But here’s the catch: easy fuel runs out fast. Where you gave them challenge and strength, this new supply offers only admiration. And admiration without resistance grows stale. It’s like trying to live on candy—it tastes sweet for a moment but leaves the stomach aching for real nourishment. Psychology calls this a lack of object constancy. I call it a void that can’t be filled. They can only value you when you’re right in front of them feeding their need. The moment you stop, they devalue you, not because you lost your worth, but because they never learned how to hold on to love. They never learned how to remember care when it’s not constantly poured out.
So don’t fall into their trap. Don’t envy the one they chose after you. That new supply isn’t a prize; it’s a placeholder, a temporary patch on a wound that never heals. There’s a truth about the narcissist that few are willing to face: they live in a state of endless hunger. It’s like trying to fill a bucket riddled with holes. No matter how much you pour in—adoration, applause, affection—it all leaks out. Nothing holds. Nothing satisfies.
That’s why you see the parade online: the curated photos, the glowing captions, the smiles that don’t quite reach the eyes. It’s not joy; it’s optics— a stage performance crafted to convince the world and to convince themselves that they won. But deep behind that spotlight, the stage is empty. The applause fades, and all that’s left is boredom, irritation, restlessness. Because what they chose was never about love; it was about control.

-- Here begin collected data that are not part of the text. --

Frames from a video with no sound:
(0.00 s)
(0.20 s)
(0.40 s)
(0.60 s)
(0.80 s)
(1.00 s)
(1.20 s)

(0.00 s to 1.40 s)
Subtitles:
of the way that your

You, on the other hand, weren’t just another chapter. You were substance. You were strength. You were a high-octane supply they couldn’t replicate. They drew not just admiration from you, but the rush of conquering your boundaries—the power of bending your emotions. With a new supply, all they get is shallow praise. And shallow praise runs dry quickly. Suddenly, the deal they thought was brilliant looks like a bargain gone bad.

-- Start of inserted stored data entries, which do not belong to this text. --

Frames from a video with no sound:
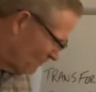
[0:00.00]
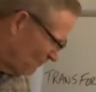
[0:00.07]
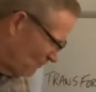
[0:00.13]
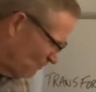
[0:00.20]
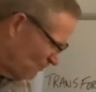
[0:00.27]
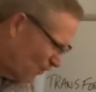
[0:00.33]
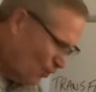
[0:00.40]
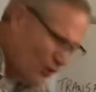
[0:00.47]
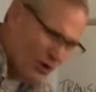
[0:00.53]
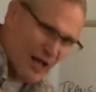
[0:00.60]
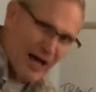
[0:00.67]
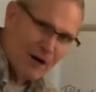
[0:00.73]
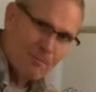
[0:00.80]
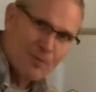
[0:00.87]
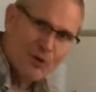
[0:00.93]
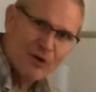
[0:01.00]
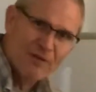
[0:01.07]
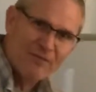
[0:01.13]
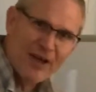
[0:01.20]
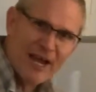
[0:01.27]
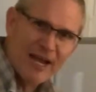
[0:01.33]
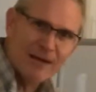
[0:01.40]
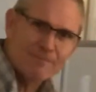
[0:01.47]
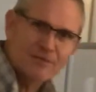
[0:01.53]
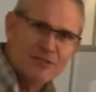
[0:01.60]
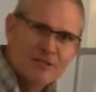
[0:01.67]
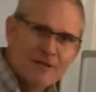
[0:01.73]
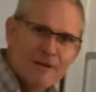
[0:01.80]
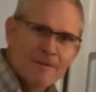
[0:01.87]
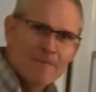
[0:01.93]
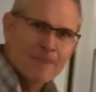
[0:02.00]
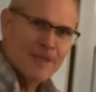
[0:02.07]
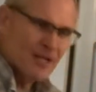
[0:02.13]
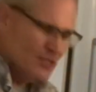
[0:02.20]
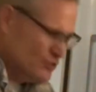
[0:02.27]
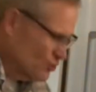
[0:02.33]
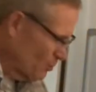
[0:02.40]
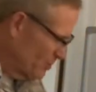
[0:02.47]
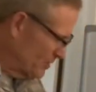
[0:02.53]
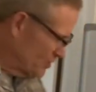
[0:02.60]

full output of amps. So be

But don’t mistake this moment for humility. This is not repentance; it’s rage mixed with self-pity. They stare at the wreckage of their choices yet still point fingers everywhere but inward. This is a paradox that defines them: architects of their own ruin who somehow believe themselves to be the victims of it. Here’s something deeper: yes, even a narcissist can bond. But it’s not the bond of love; it’s the grip of ownership. It’s trauma masquerading as intimacy. They mock others for being needy, yet they’re the most codependent of all—tethered to supply like a drowning man to a raft.

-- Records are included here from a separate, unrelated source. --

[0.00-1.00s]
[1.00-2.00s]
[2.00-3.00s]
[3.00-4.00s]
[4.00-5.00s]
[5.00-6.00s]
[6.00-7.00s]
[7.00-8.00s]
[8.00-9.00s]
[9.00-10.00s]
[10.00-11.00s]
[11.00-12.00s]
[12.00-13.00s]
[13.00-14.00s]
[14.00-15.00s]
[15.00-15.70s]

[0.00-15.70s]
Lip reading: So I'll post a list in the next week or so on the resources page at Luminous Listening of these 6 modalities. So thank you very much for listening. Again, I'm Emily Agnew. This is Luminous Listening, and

And with you, it was different. You carried a unique energy, a high-grade light they couldn’t find anywhere else. When they lost you, they lost more than a partner; they lost a piece of themselves. And though they try to patch it with someone new, the absence gnaws at them like a phantom limb. Their mind whispers lies to itself: if I look happy enough, if I shine bright enough, no one will know I’m suffering. They chase the illusion that appearances can cover emptiness. But God himself knows the truth: their joy is a mask; their laughter is hollow.